Huge Hidden Tax on Homes

Commentary

Huge Hidden Tax on Homes

Inclusionary zoning drives up prices

The median sale price of a home in Orange County hit $543,000 in May, according to Data-Quick, a real-estate information service. Now imagine finding out you paid a hidden tax of $66,000 as part of the purchase price of your new home.

Most buyers would regard this as unfair, yet that is exactly what is already happening in a number of communities in Orange County and Los Angeles. The hidden tax is called “inclusionary zoning” – and a number of cities such as Brea, Laguna Beach, San Clemente and San Juan Capistrano have already implemented it.

Inclusionary zoning is a price control that requires homebuilders to sell a portion of new homes in a development at below-market prices. A typical ordinance caps the maximum home value for 10 to 20 percent of a development so that it is “affordable” to families with low to moderate incomes.

It sounds harmless enough, but proponents of these programs mislead the public when they say there is no cost to these ordinances. Someone must pay for the subsidized units. That someone is you, when you buy a home.

When a subsidy to each “affordable unit” is required for permission to build, the subsidy acts as a tax on the remaining market-rate homes. This tax can be quite large. In some cities such as San Juan Capistrano and Laguna Beach, our research show inclusionary zoning drives up housing prices by more than $100,000 for each market-rate home.

Builders pass on this tax to land- owners and market-rate homebuyers. If they cannot pass it on, they simply stop building and move to other jurisdictions. Exactly how the tax is split between landowners and homebuyers varies depending on market conditions. Our new Reason Foundation report estimates that the inclusionary tax adds $33,000 to $66,000 to the price of a new home in the median Orange County and Los Angeles jurisdiction.

Allowing new home production to keep up with demand is the key to keeping housing affordable for everyone. Unfortunately, inclusionary zoning does the opposite. When landowners and builders are forced to absorb part of the tax, it lowers the incentive to build new homes. In the eight Southern California cities with data available, we found that in the seven years after passing an inclusionary ordinance, new housing production decreased by 61 percent. That amounts to 17,296 fewer homes in those eight cities. Yet during that time inclusionary zoning in those eight cities led to only 770 “affordable” units.

Homebuyers and taxpayers have to question whether a paltry 770 units are worth the cost when it means some 17,296 fewer homes. By discouraging production of 17,296 homes in those eight cities, an estimated $11 billion worth of housing was essentially destroyed.

A housing production decrease of this magnitude forces buyers to bid up the price of both new homes and old. Housing becomes less affordable.
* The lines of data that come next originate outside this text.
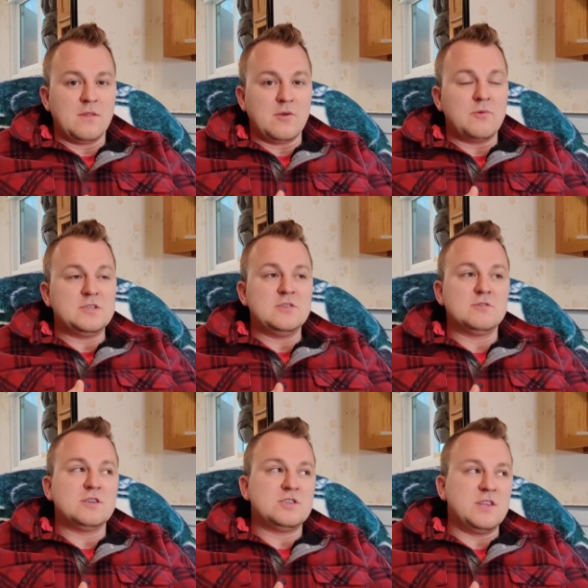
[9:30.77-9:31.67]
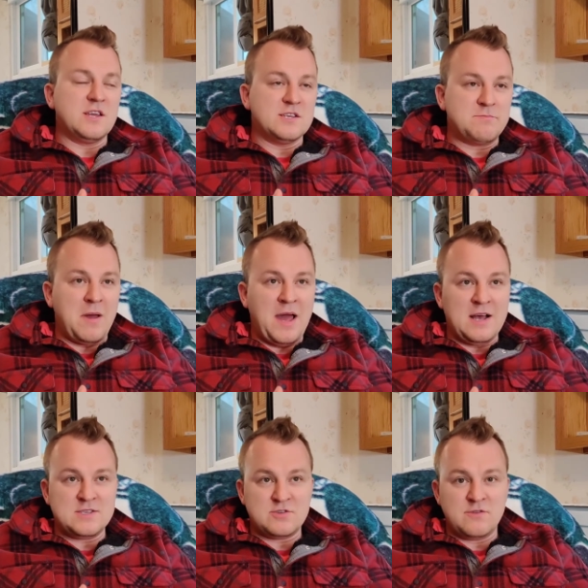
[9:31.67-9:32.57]
There is no such thing as
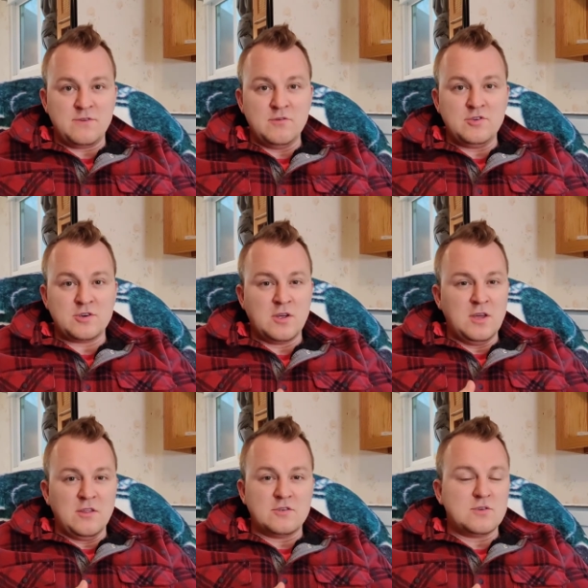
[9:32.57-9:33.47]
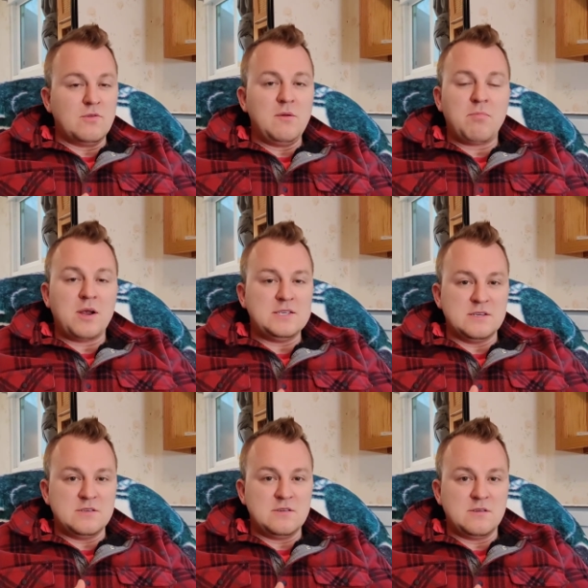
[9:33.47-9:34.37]
past or future. There's only
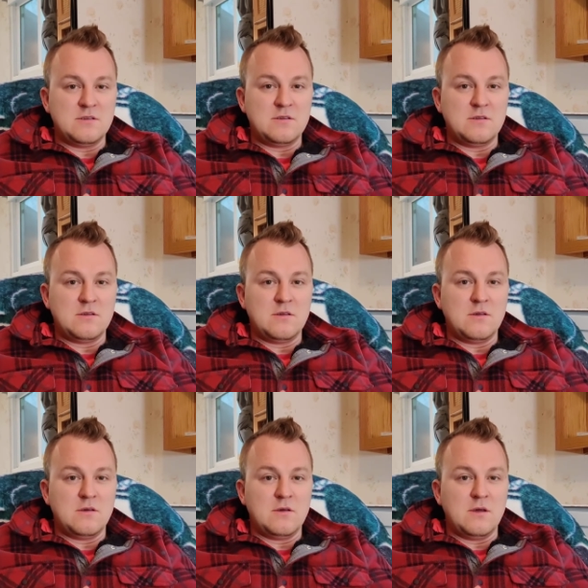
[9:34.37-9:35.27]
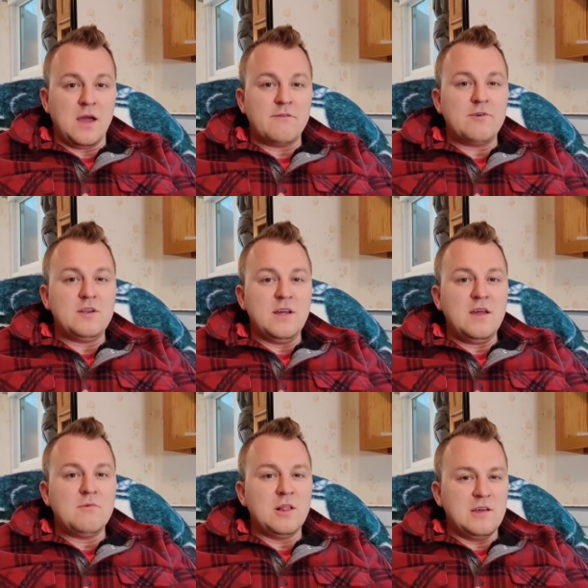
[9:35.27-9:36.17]
present. Every
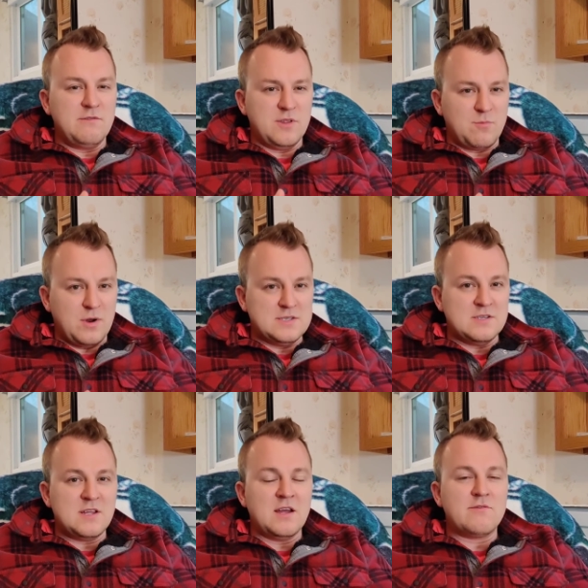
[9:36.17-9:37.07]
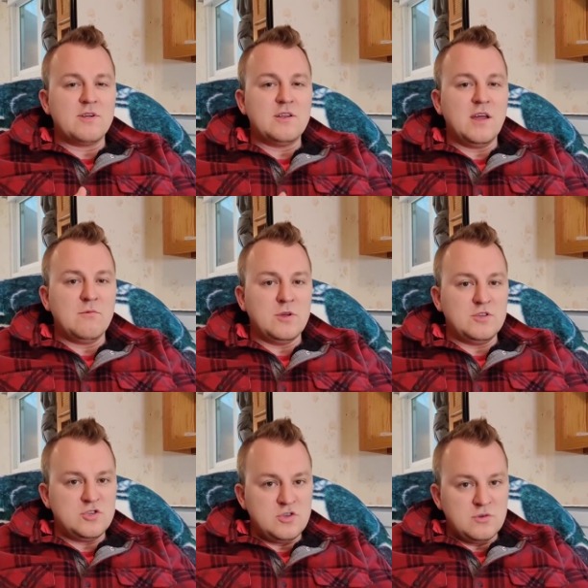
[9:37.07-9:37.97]
day we live in the present. Every day we
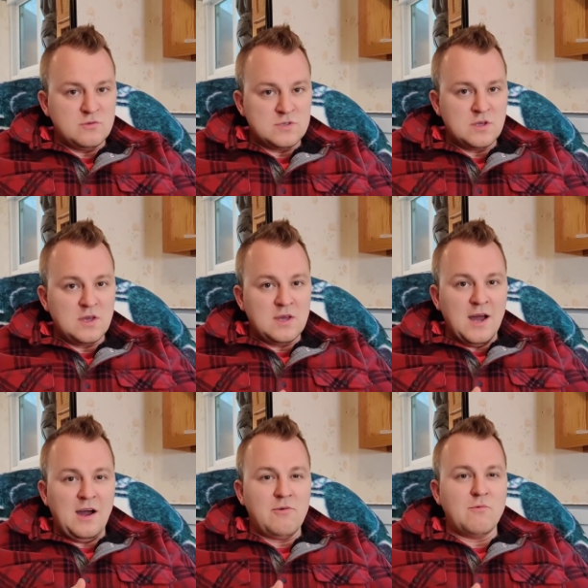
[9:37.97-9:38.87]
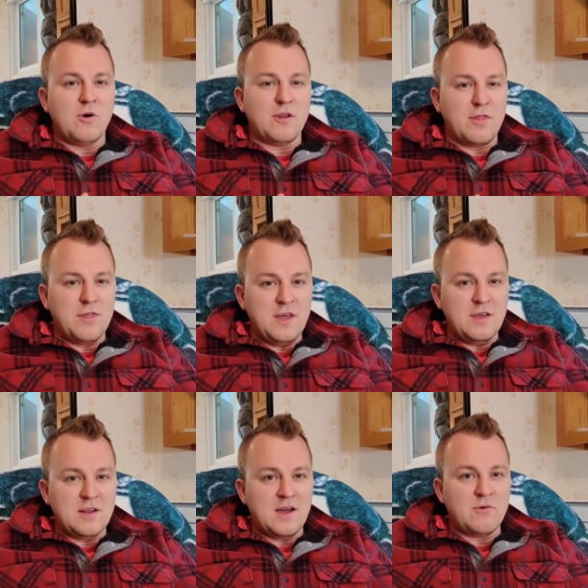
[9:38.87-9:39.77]
choose how we want to
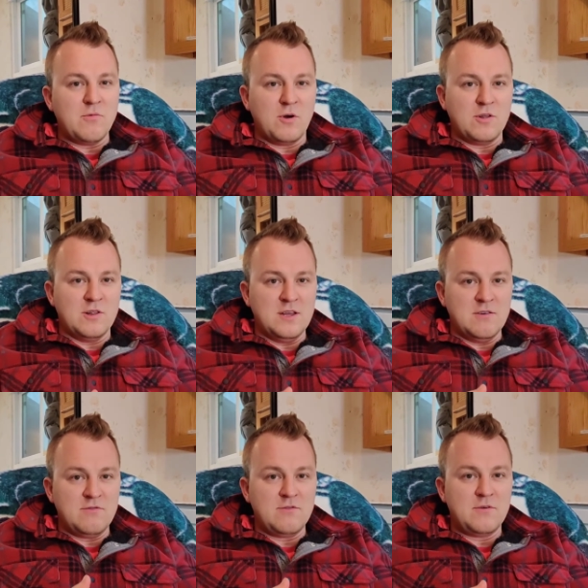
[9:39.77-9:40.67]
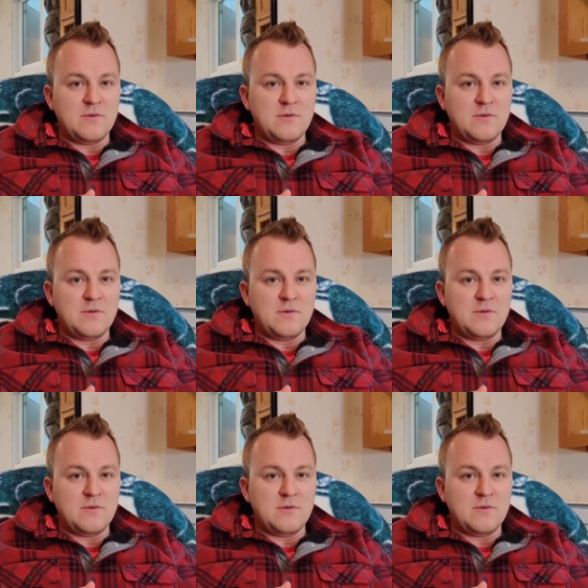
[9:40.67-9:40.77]
think and how we want to live.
Some might consider these costs worth it if the ordinances produced a significant number of “affordable units.” Unfortunately, they do not.

The average jurisdiction with inclusionary zoning produces only 34 “affordable” units per year. Are the few homes produced really worth this enormous cost?

A number of Southern California cities, including Los Angeles, are considering imposing affordable housing mandates. Voters and their representatives would do well to study the track record of the existing Southern California ordinances before they move forward. They will find that inclusionary zoning acts as a tax, raises the price of most homes, produces few units and actually makes most housing less affordable.

Benjamin Powell, Ph.D. and Edward Stringham, Ph.D. are professors of economics at San Jose State University.